Portavoces del muerto
Una de las consecuencias de la polarización es que hay a quienes les parece un demérito que la obra de un artista sea transversal


Se habrán enterado: el miércoles pasado murió Robe Iniesta, e incluso a los que no fuimos devotos de Extremoduro nos arrancaron algo. Porque siempre había un novio, una amiga o un tío para quienes sus canciones eran como el catecismo. Porque todos recordamos fiestas que cerraban con Salir en las que hasta los indies más estirados acababan gritando el estribillo. Porque no hay agenda de adolescente de los 2000 que no tenga una estrofa de Extremoduro escrita en alguna parte. Porque es imposible escuchar el arranque de Si te vas y no emocionarse un poco con ese “se le nota en la voz / por dentro es de colores”.
Como ocurre siempre en estos casos, las redes sociales se llenaron de condolencias pero a lo bestia: jamás había visto a tanta gente a la vez llorar a un muerto en forma de ceros y unos. Extremoduro ha sido la banda sonora de varias generaciones, de los jóvenes de los primeros 90 y de sus sobrinos e hijos. Han sonado en formato cassette en muchos primeros coches, en los discman que los chavales se llevaban a las excursiones, en los MP3 que se oían de camino a la universidad y en los iPod que se sacaban a escondidas en los recreos del instituto.

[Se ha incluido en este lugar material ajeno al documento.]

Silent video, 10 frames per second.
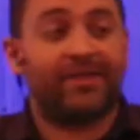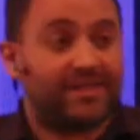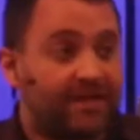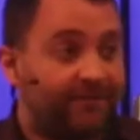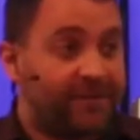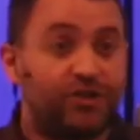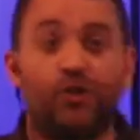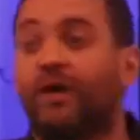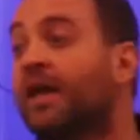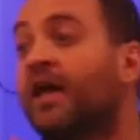the stuff he's
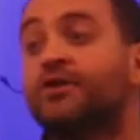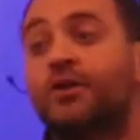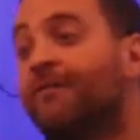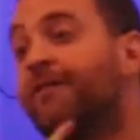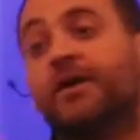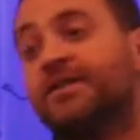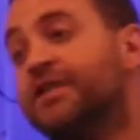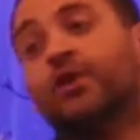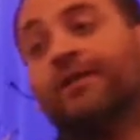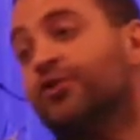doing. So the
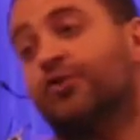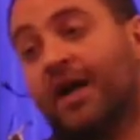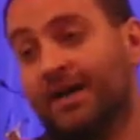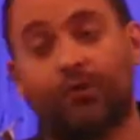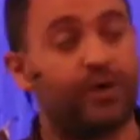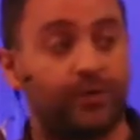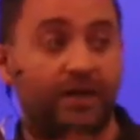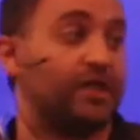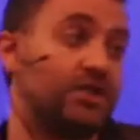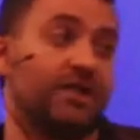Pharisees don't even try anymore. The
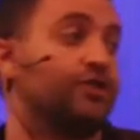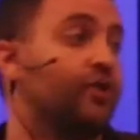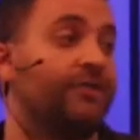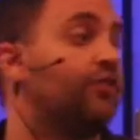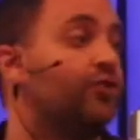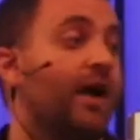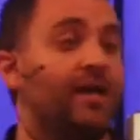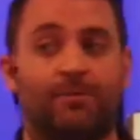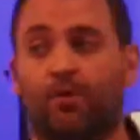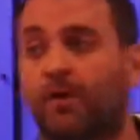religious leaders don't even try
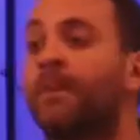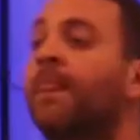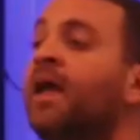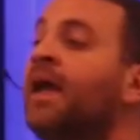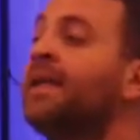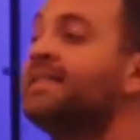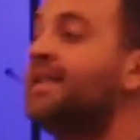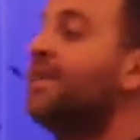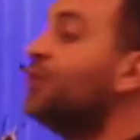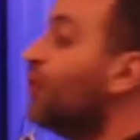anymore.
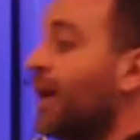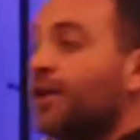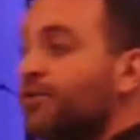Instead, they try a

Veía todos esos stories, todas esas publicaciones en Instagram y X y todos esos estados de WhatsApp y pensaba que la muerte de pocos artistas podría provocar algo similar. Se me ocurrían apenas un par de nombres, que no voy a compartir con ustedes por pura superstición, no vaya a ser que acierte con la necroporra.
Esa noche se hicieron virales varias entrevistas de Robe, muchos recordaron sus canciones, hubo quien sacó del fondo del cajón esa camiseta tan mítica con la portada de Yo, minoría absoluta y quien rescató sus fotos de adolescencia con cinturón de tachuelas. Algunos aprovecharon para hablar de sí mismos, de los ratos que habían pasado con Extremoduro de fondo, de los amores y desamores a los que la banda le había puesto palabras. Con Robe Iniesta murió también la juventud de muchos.

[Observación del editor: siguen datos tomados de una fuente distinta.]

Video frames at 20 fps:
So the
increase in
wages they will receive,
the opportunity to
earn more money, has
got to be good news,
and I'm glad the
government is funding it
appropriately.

Pero, como sucede de forma cada vez más habitual en la sociedad polarizada en la que vivimos, cuyo máximo exponente son las redes sociales, hubo quienes se autoproclamaron portavoces del muerto y quisieron quitarle el derecho a disfrutar de sus canciones o a llorar su muerte a quienes, según ellos, no eran dignos de tal privilegio. No fueron sus compañeros de banda, ni los miembros de su equipo, ni siquiera sus amigos o familiares, sino un puñado de presuntos fans, los que le afearon a personas tan dispares como Alberto Núñez Feijóo o el periodista Juan Soto Ivars disfrutar de las canciones de Robe Iniesta. ¿La razón? No tener la ideología que a esos presuntos fans les parecía conditio sine qua non para emocionarse con Extremoduro. Las respuestas no les tardaron en llegar, claro: decenas de fotos de Robe con personajes públicos de ideas dispares y cargos políticos de distintos partidos, incluidos de derechas.
Una de las muchas consecuencias de que la ideología sea el becerro de oro de nuestro tiempo es que hay a quienes les parece un demérito que la obra de un artista sea transversal. Según ellos, que puedas gustarle a personas que meten distintas papeletas en el sobre del voto cada cuatro años solo puede significar que no te has comprometido lo suficiente con la verdad. Verdad que reducen, claro, a la ideología que —difusamente, la mayoría de ellos— profesan. Pero el arte, cuando lo es, incluso si es arte político, no es constreñible a categorías tan estrechas. Y menos mal.